#### [What the exercise asks]
What the response needs is every record, repeated verbatim, and no images.

Dataset entries
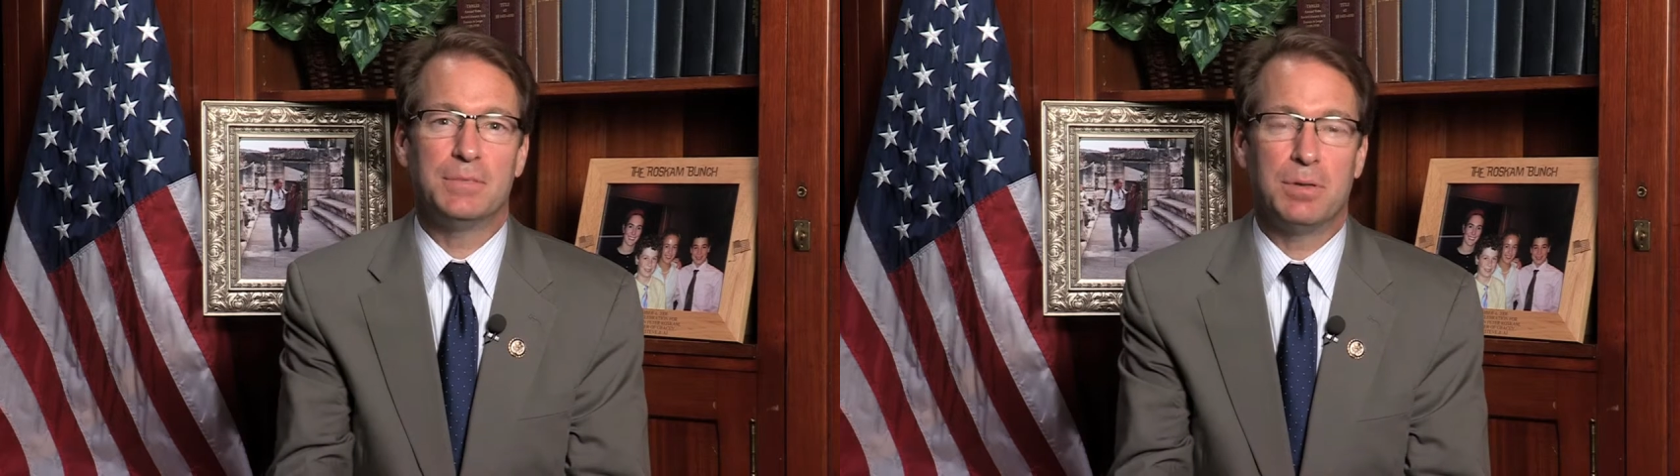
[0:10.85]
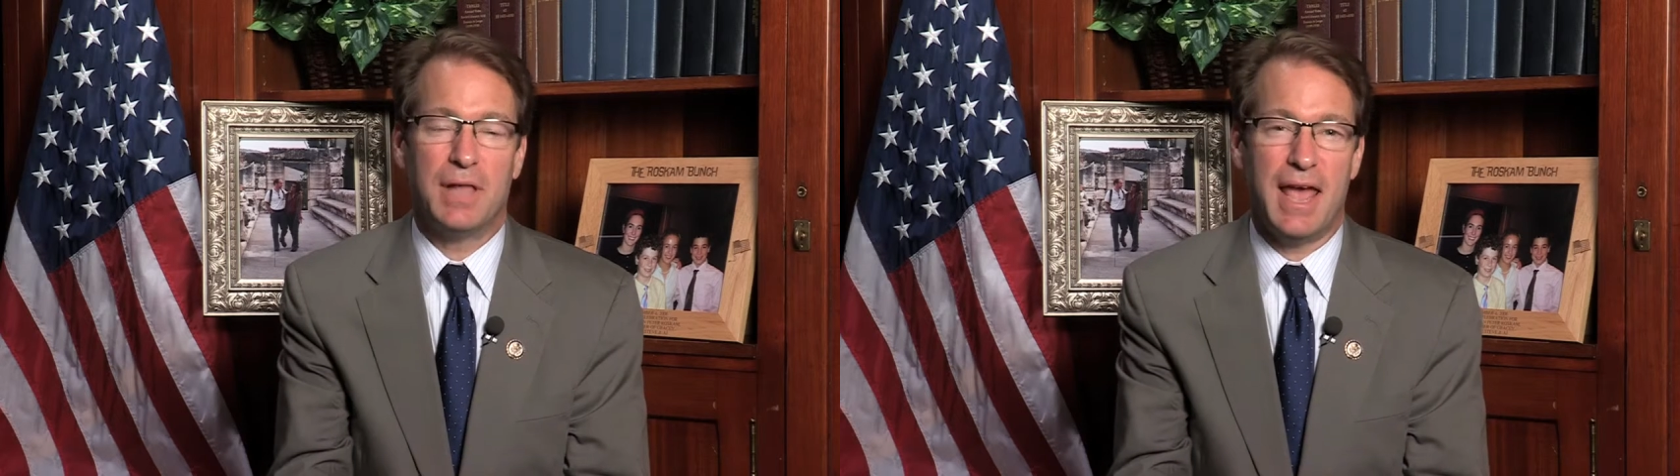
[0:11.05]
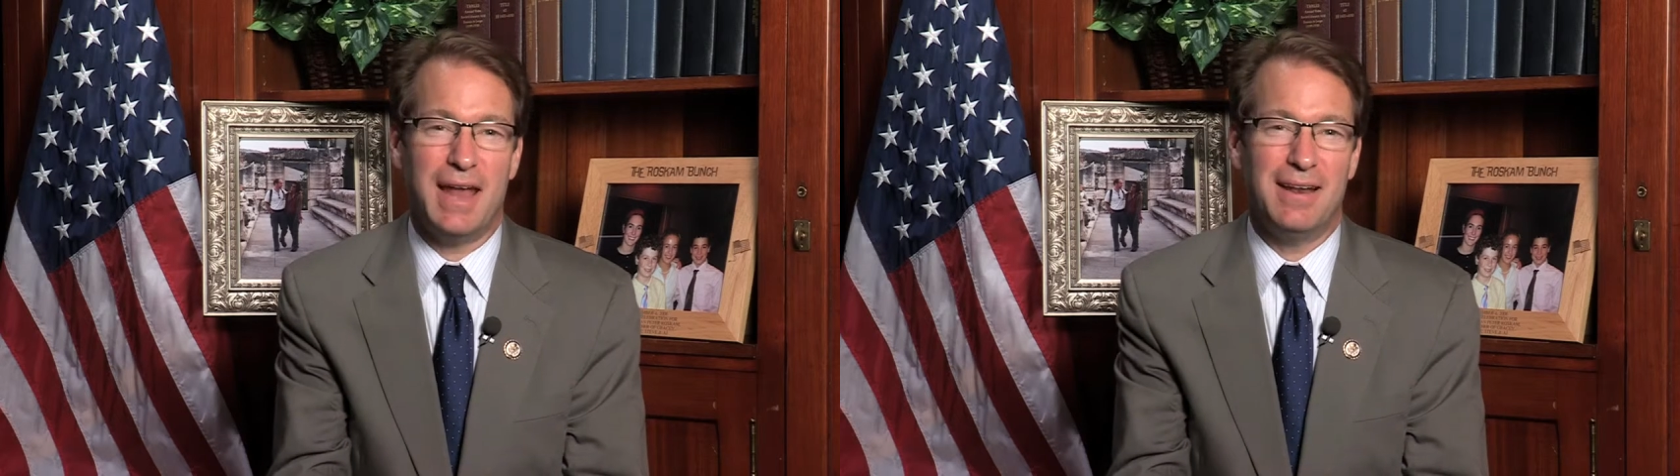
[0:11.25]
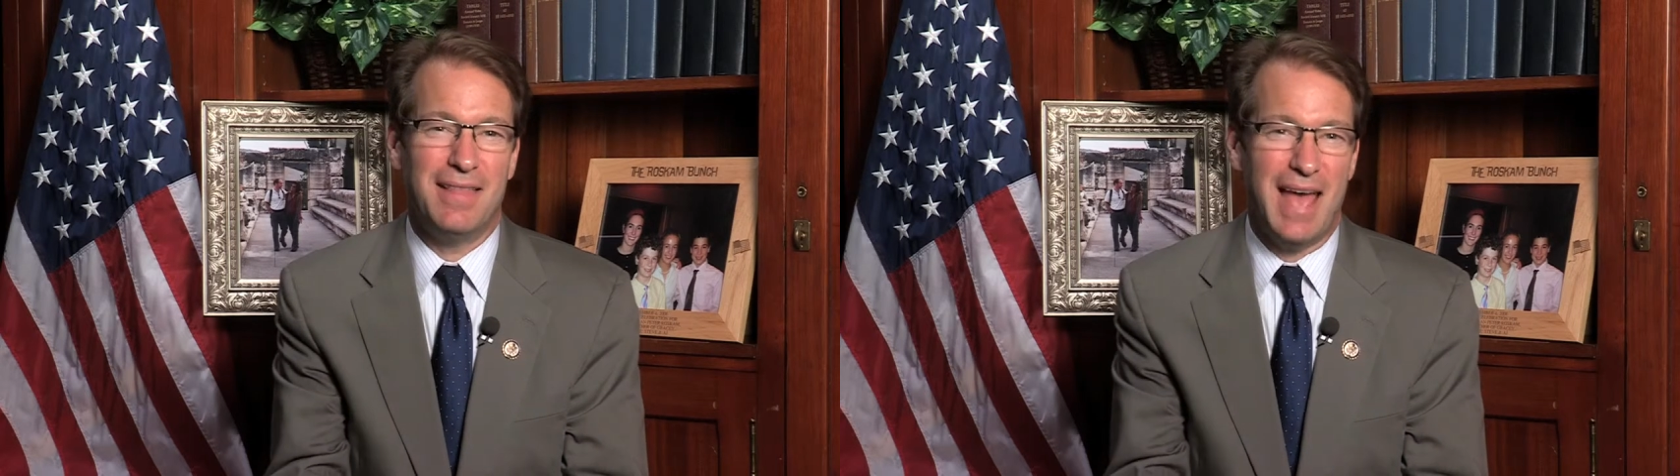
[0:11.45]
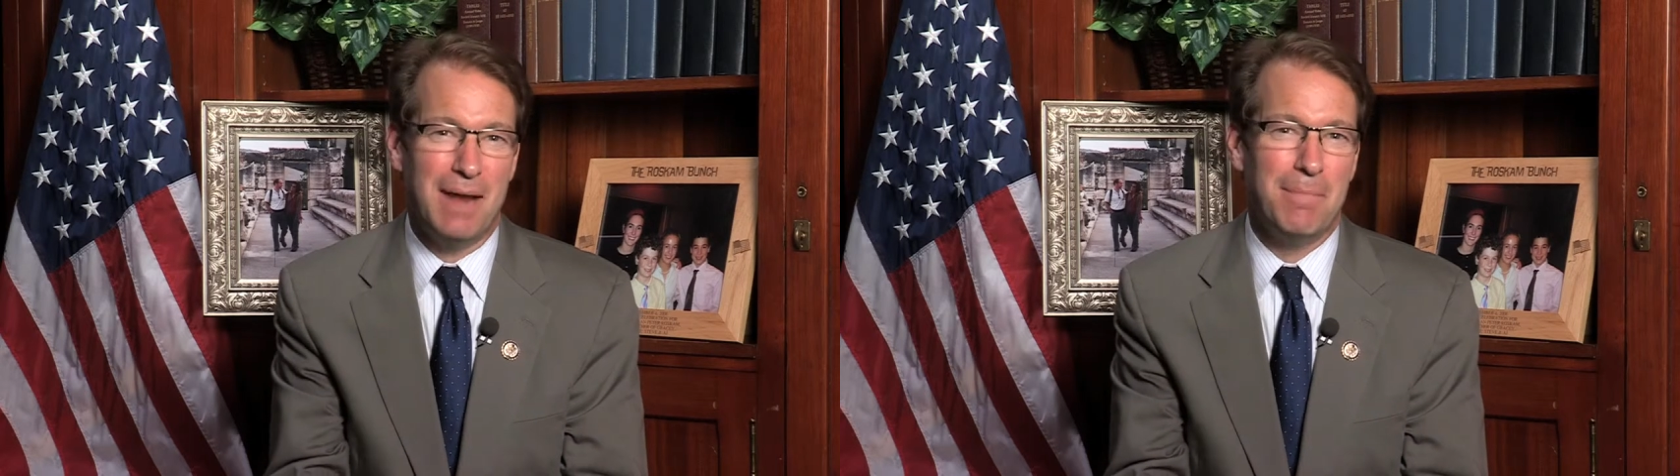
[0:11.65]
plan
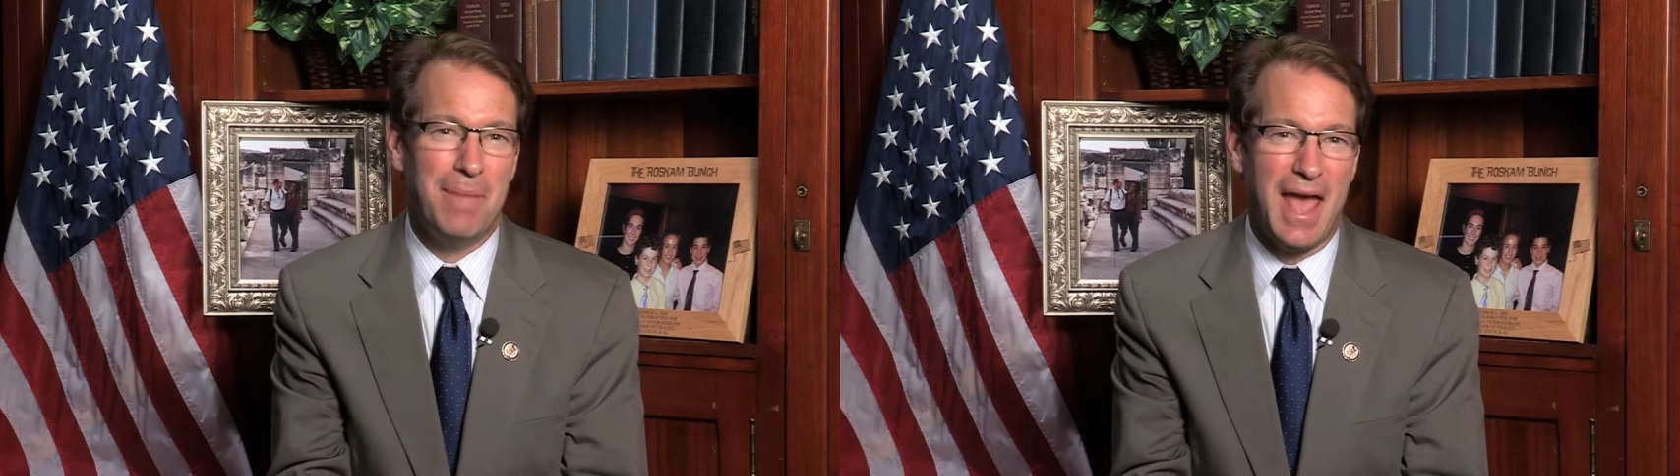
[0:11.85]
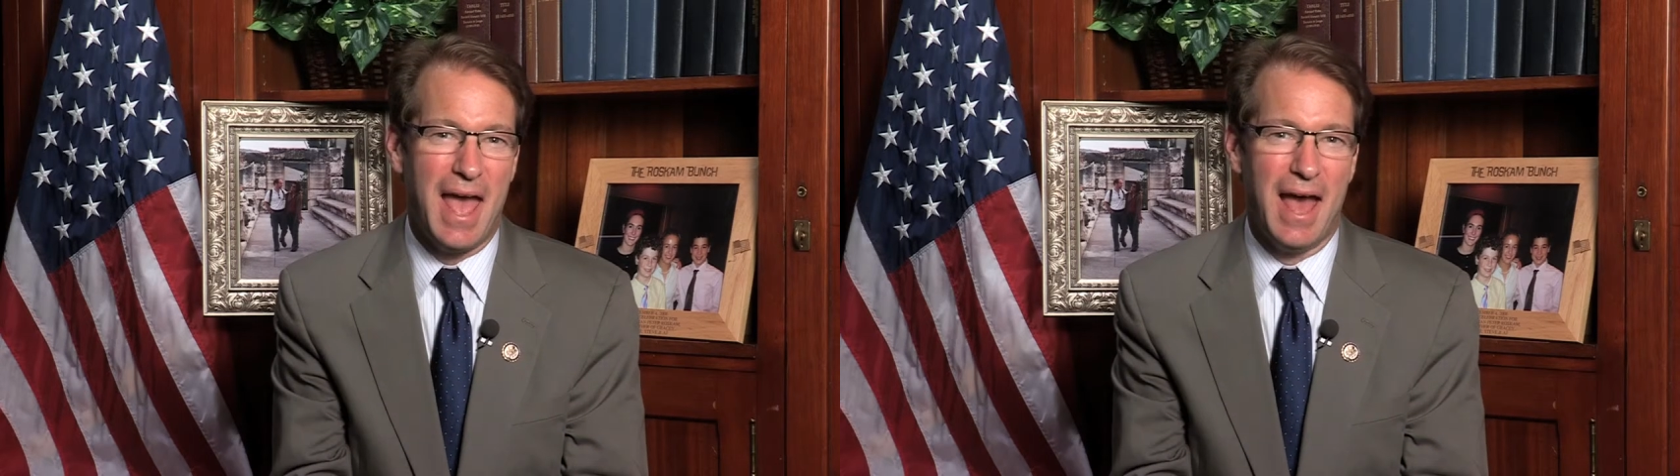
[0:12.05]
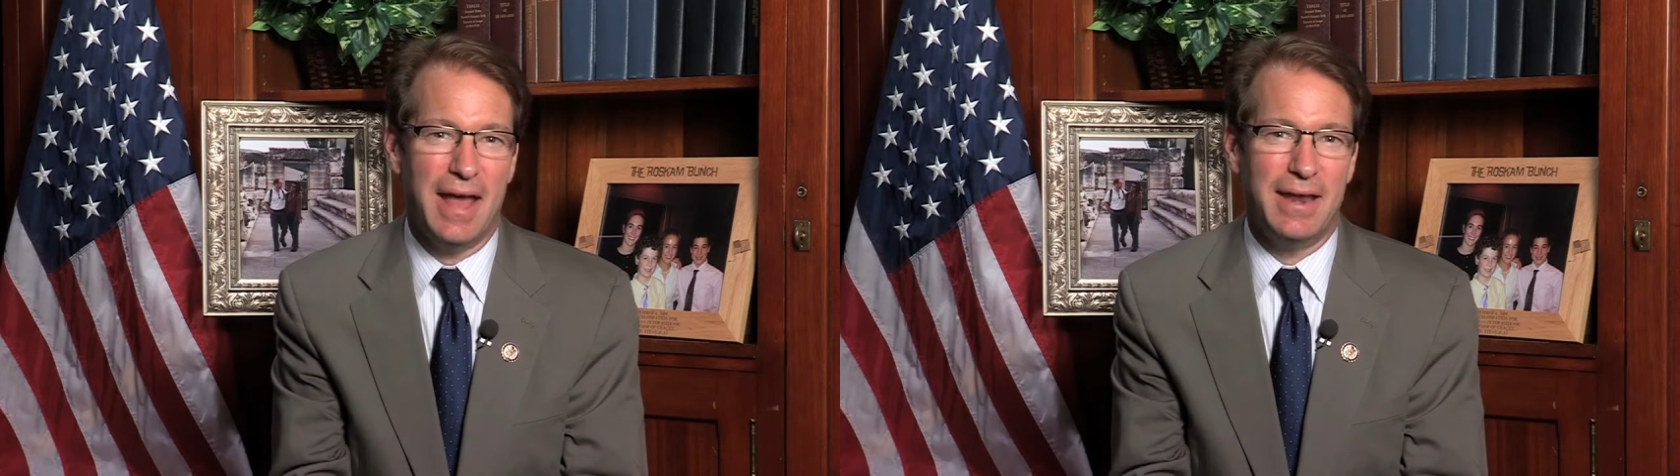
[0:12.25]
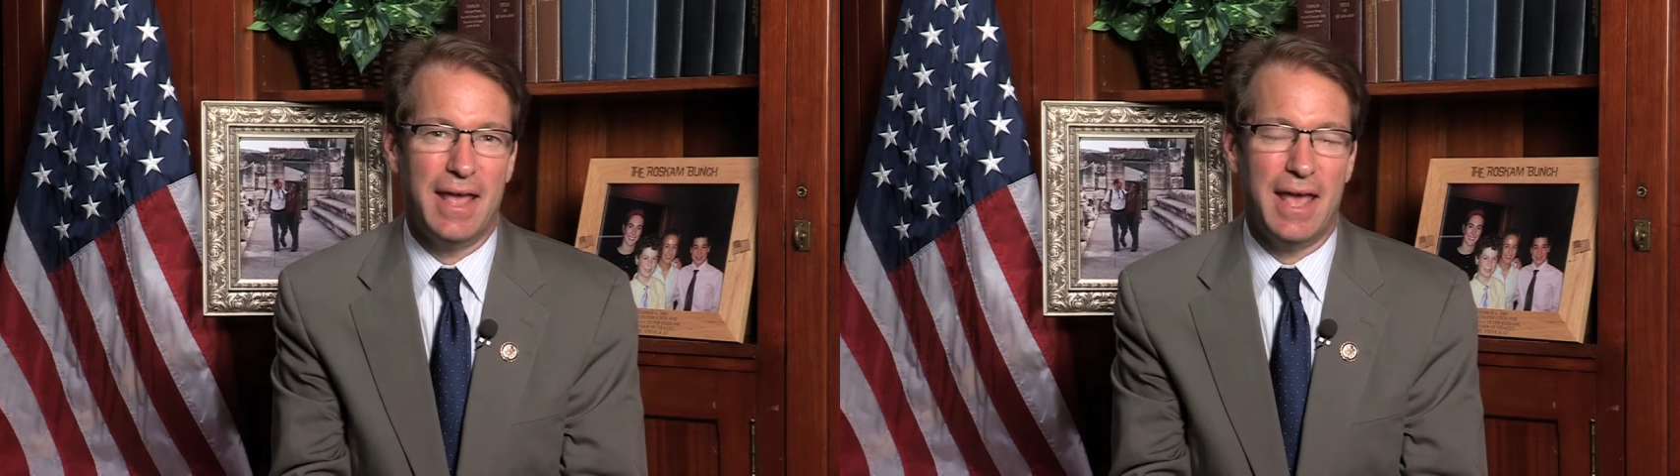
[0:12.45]
that bad,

#### [Exercise response]
[0:10.85]
[0:11.05]
[0:11.25]
[0:11.45]
[0:11.65]
plan
[0:11.85]
[0:12.05]
[0:12.25]
[0:12.45]
that bad,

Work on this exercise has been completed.